Discussions for the next round of coronavirus relief funding remain ensnared in a political back and forth over election money, with the topic of mail-in voting a lingering point of contention between Democrats and the Trump administration.
President Trump on Wednesday spent much of his daily briefing to reporters railing against additional funding to support the U.S. Postal Service and mail-in voting, making the baseless accusation that voting by mail is ripe for fraud.
"The Democrats have abandoned the American people over the simple subject of politics. Chuck Schumer and Nancy Pelosi are holding the American people hostage over money for the radical, left-wing agenda that the country doesn't want and won't accept," Trump said.

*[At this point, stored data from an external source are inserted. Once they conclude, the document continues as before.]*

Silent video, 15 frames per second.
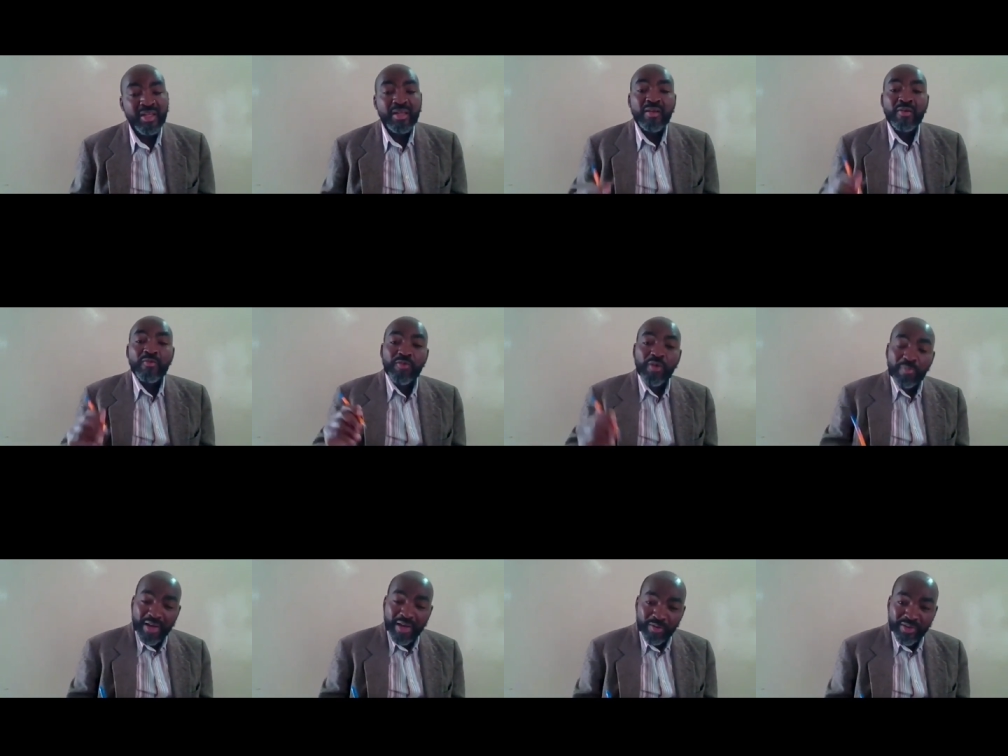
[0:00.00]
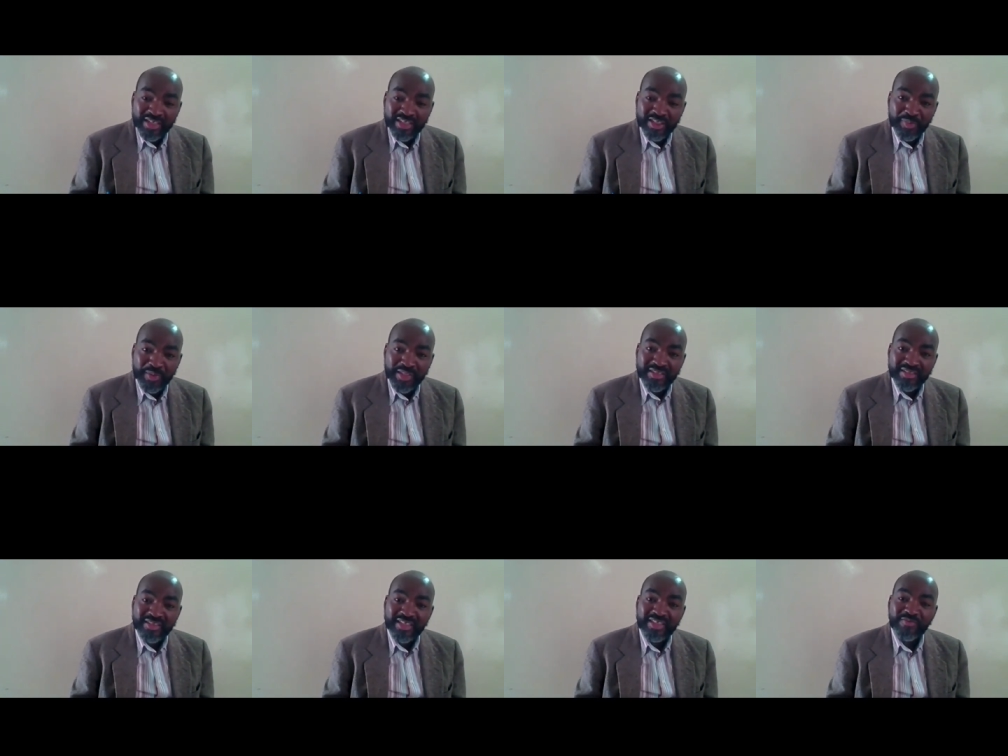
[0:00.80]
Mm-hmm. From my own
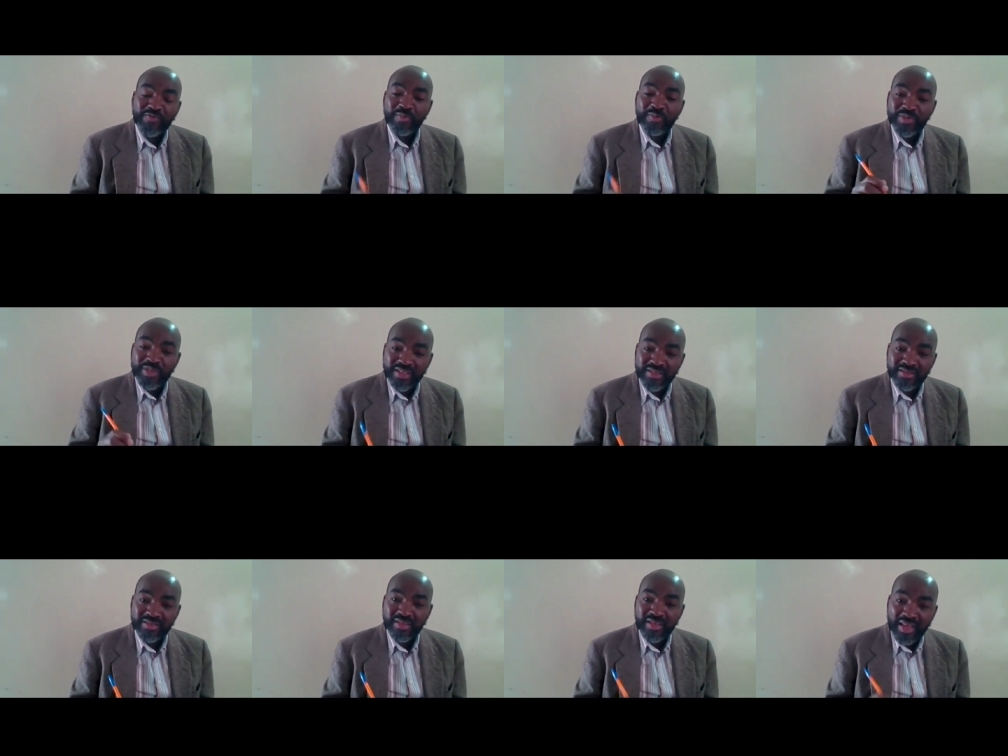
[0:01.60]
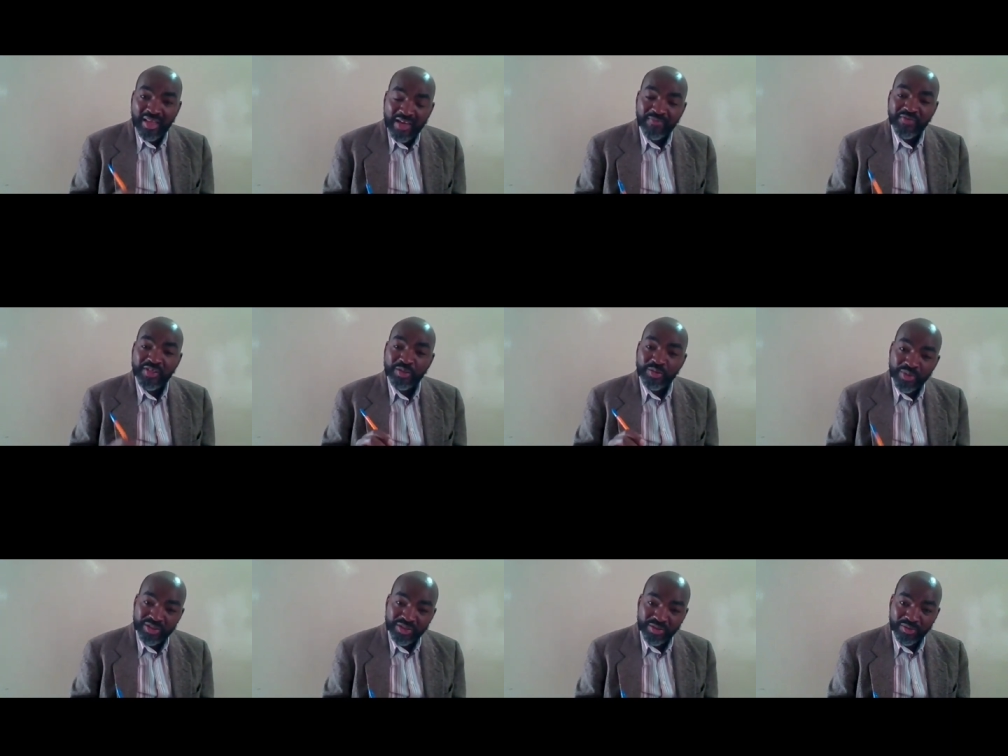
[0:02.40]
experiences, from real life
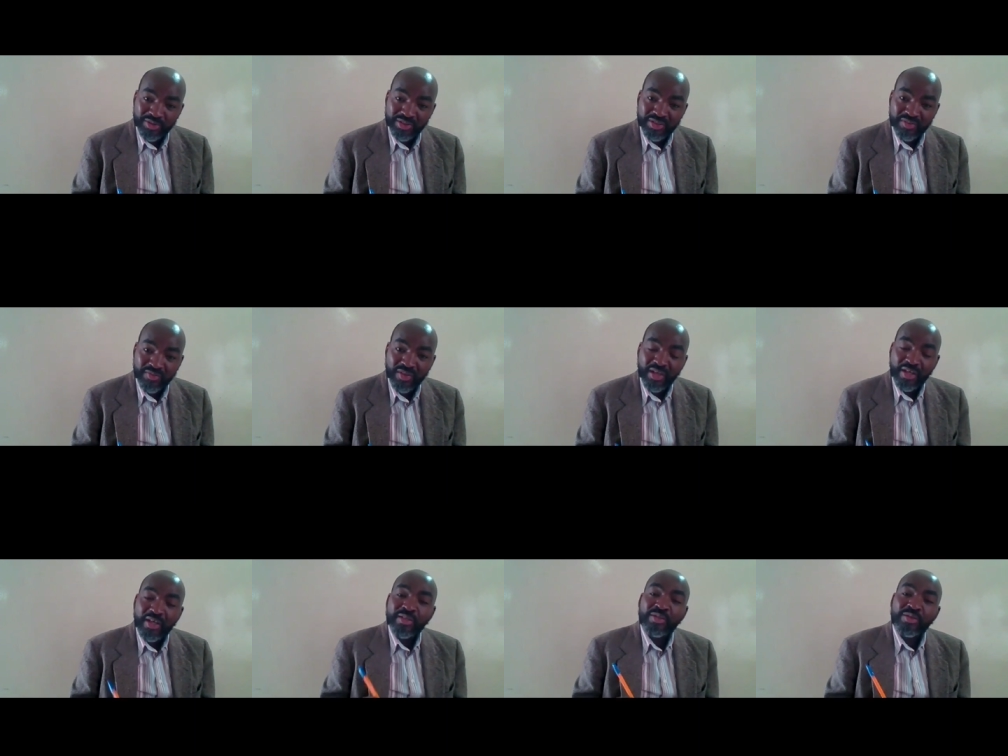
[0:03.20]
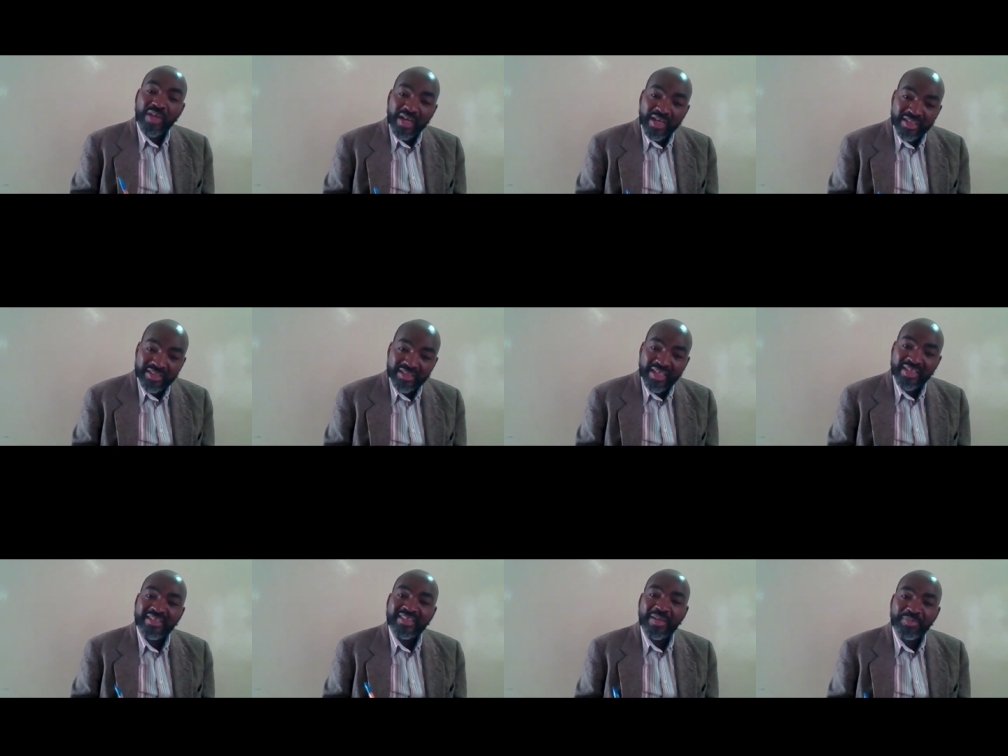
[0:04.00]
situations, mm-hmm. drugs
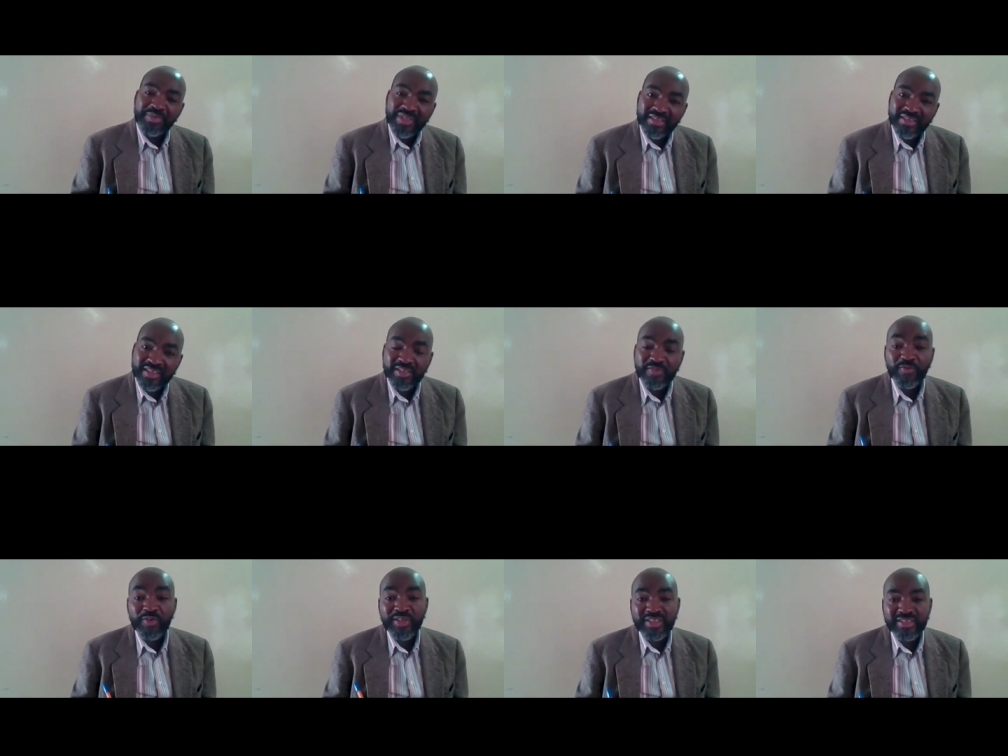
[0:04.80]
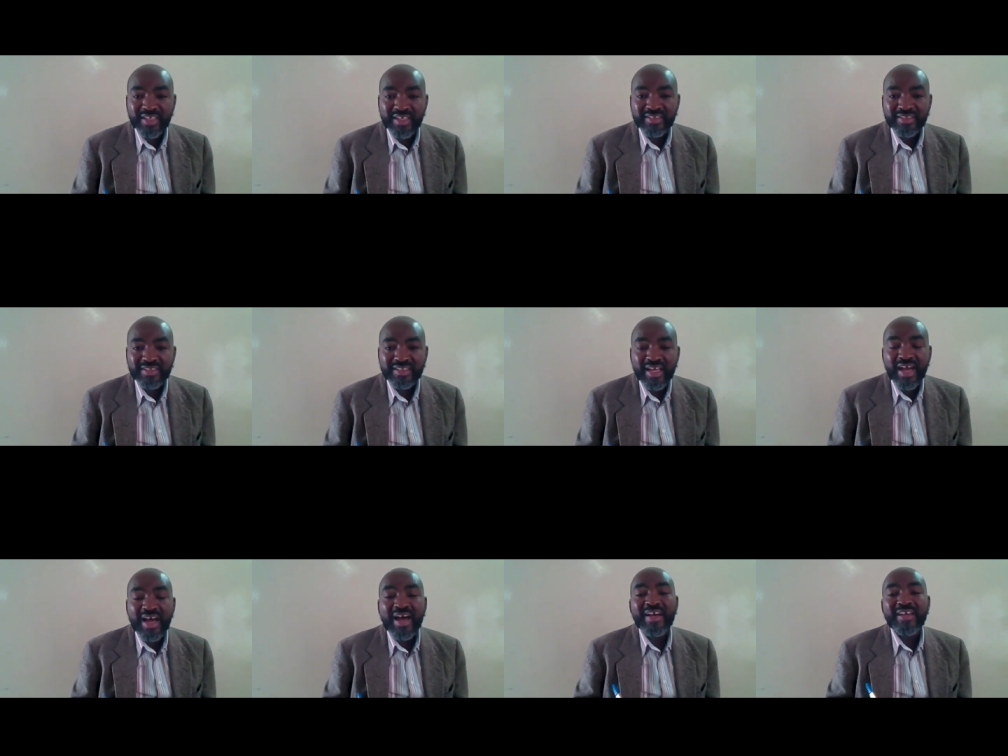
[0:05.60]
and substances, for instance,
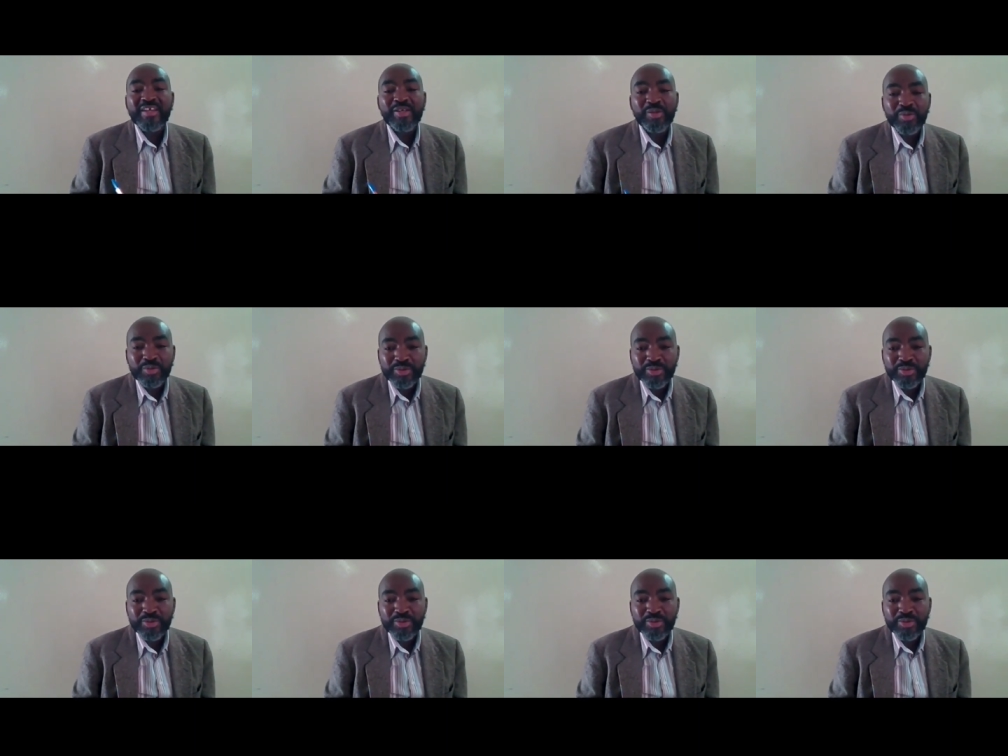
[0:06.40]
are mm-hmm.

"Now they want to take it countrywide — mail-in voting. It's going to be the greatest fraud in the history of elections. When you always talk about Russia, Russia, Russia and China, Iran on voting — the biggest problem is going to be with the Democrats, not with China, Russia and Iran."
Each side continued to blame the other for refusing to budge. Democrats have said they are willing to compromise with Republicans to reach a deal to provide Americans with financial relief from the effects of the deadly pandemic, but party leaders said Trump and his allies have refused to meet them partway in negotiations.
"An overture was made by [Treasury] Secretary [Steven] Mnuchin to meet and he made clear that his televised comments from earlier today still stand: The White House is not budging from their position concerning the size and scope of a legislative package," House Speaker Nancy Pelosi and Senate Minority Leader Chuck Schumer said in a joint statement.
"Democrats have compromised. Repeatedly, we have made clear to the Administration that we are willing to come down $1 trillion if they will come up $1 trillion. However, it is clear that the Administration still does not grasp the magnitude of the problems that American families are facing."
Because of the coronavirus pandemic, experts suggest that up to 70 percent of votes could be cast by mail this election cycle, necessitating costly equipment upgrades to handle the increase.
Last month, Sen. Roy Blunt, R-Mo., chairman of the Senate Rules Committee, said on the Senate floor he was "prepared to look at more money for the states to use for elections this year," signaling a new willingness from Republicans to address the issue.
Still, the Trump administration on Wednesday seemed unwavering.
"The Administration is willing to move forward with legislation that allows for substantial funds for schools, child care, food, vaccines, hospitals, [personal protective equipment] for small businesses, rental assistance, broadband, airports, state and local government assistance, and liability protection for universities, schools, and businesses," Mnuchin said in a statement.
"The Democrats have no interest in negotiating."